The read-only aspect is compatible with input attachments.
(This is somewhat awkward, but it removes a lot of extra API churn, and is very unlikely to come up in practice).

NOTE: If the application needs to use both depth and stencil input attachments at the same time,
two DSVs can be created, one with read-only depth, and the other with read-only stencil. The
separate DSVs can then be passed to `CreateInputAttachmentDescriptors()`.

### `UINT GetInputAttachmentDescriptorsCount()`

To be able to read from on-chip memory, the application allocates special SRVs in the descriptor heap.
Rather than normal texture SRVs, Vulkan requires the use of `VK_DESCRIPTOR_TYPE_INPUT_ATTACHMENT`,
so the normal `CreateShaderResourceView()` will not work.
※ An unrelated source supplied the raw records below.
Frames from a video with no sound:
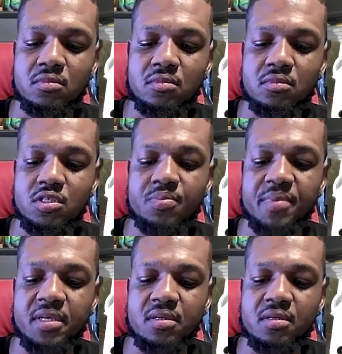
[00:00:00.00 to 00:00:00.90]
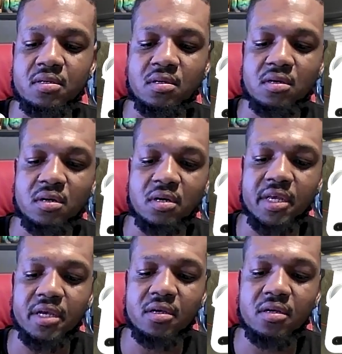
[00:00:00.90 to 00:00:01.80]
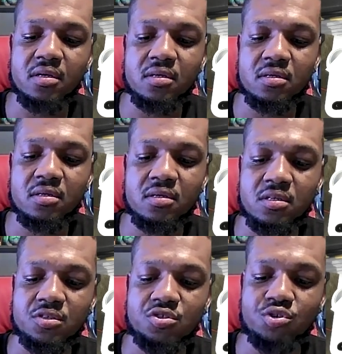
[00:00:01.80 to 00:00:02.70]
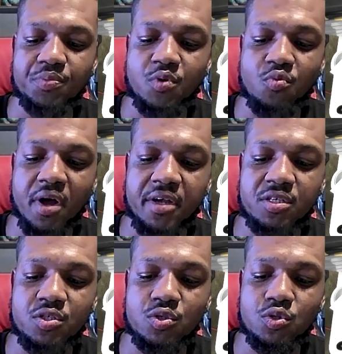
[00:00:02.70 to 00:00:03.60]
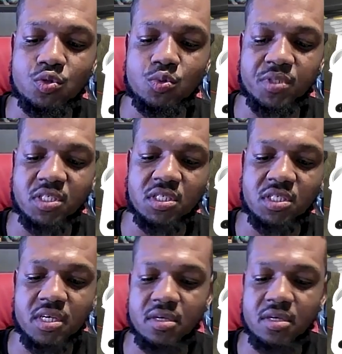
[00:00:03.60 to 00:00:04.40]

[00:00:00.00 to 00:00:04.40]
Just make cutting, stripping wires super easy,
When writing descriptors to the heap, multiple descriptors are written together as a group in
a layout which is opaque to the application. The expectation is that 10 CBV_SRV_UAV descriptors
are consumed (8 RT + Depth + Stencil), but it may be different due to descriptor packing concerns.
(`vkGetDescriptorSetLayoutSizeEXT()` determines the number of descriptors.)
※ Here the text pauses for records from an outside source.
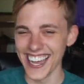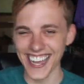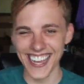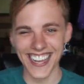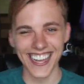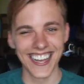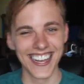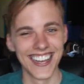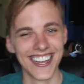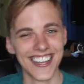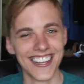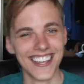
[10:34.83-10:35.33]

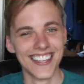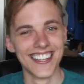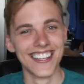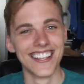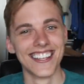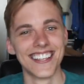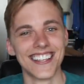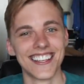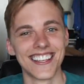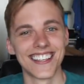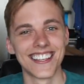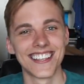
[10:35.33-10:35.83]

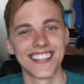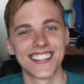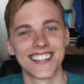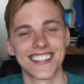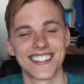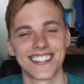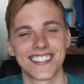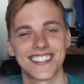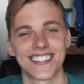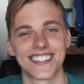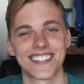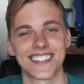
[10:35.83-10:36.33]

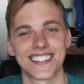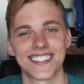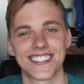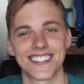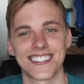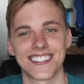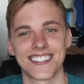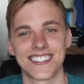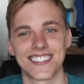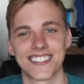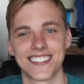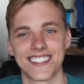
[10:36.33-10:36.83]

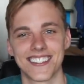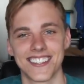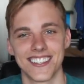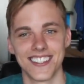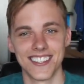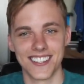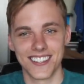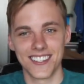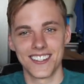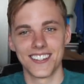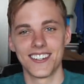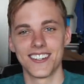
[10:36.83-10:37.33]

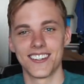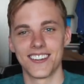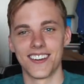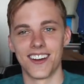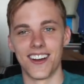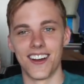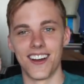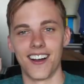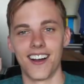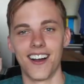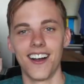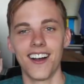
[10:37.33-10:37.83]

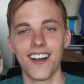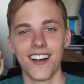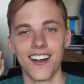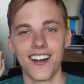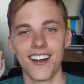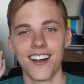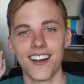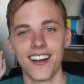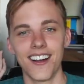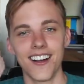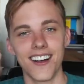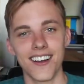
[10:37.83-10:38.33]

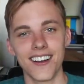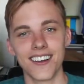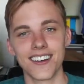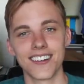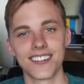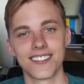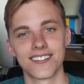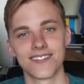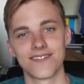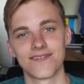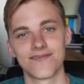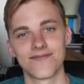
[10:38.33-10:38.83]

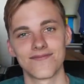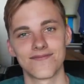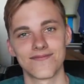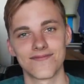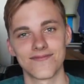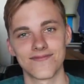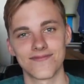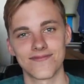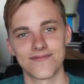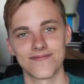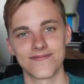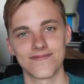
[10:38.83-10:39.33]

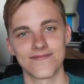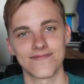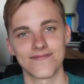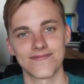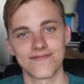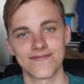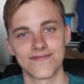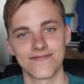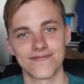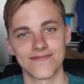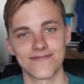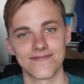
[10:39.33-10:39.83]

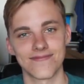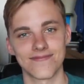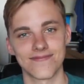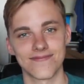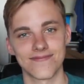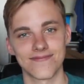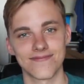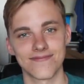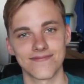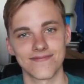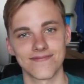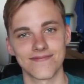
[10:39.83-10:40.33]

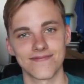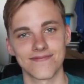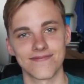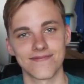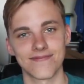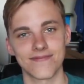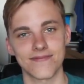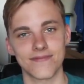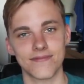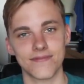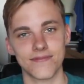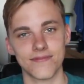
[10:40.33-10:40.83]

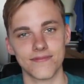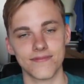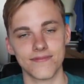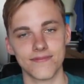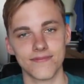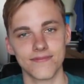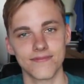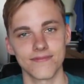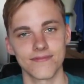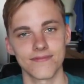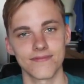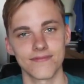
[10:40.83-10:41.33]

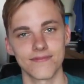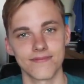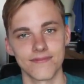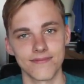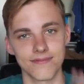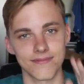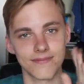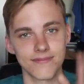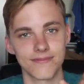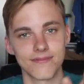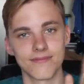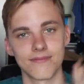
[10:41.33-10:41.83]

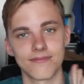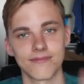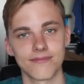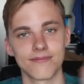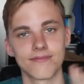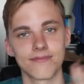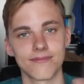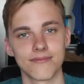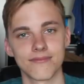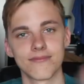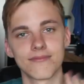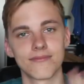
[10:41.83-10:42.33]

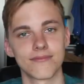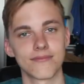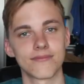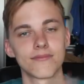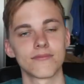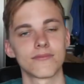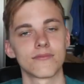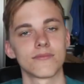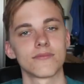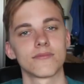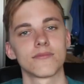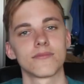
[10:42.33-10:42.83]
The person shown says nothing.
For simplicity and practicality of the implementation, the number of descriptors is fixed at the upper bound.
New input attachment descriptors need only be allocated once per render pass, and a few extra wasted descriptors
should not be a major concern.

### `HRESULT CreateRootSignatureWithInputAttachments()`

This is equivalent to `CreateRootSignature()`, except that extra information can be added
for input attachments. `mappings` can be `NULL` in which case the call is equivalent
to `CreateRootSignature()`. (It is not reasonable to modify the encoded RootSignature payload to
hack in support for this, so this was determined to be the most practical solution.)

Input attachment mappings only work for non-arrayed descriptors. I.e., shaders which access
the bound attachments through bindless means will not work with this interface
since the compiler needs to statically map resource variables to a render target index to
be able to take advantage of on-chip data.

Input attachment mappings can conflict with normal descriptor table bindings,
i.e. override existing descriptor table bindings in the root signature.
In this case, the input attachment mapping takes precedence.
This allows applications to keep using the normal SRV path on most implementations,
but selectively "opt-in" to the fast path when supported without having to modify the shader code.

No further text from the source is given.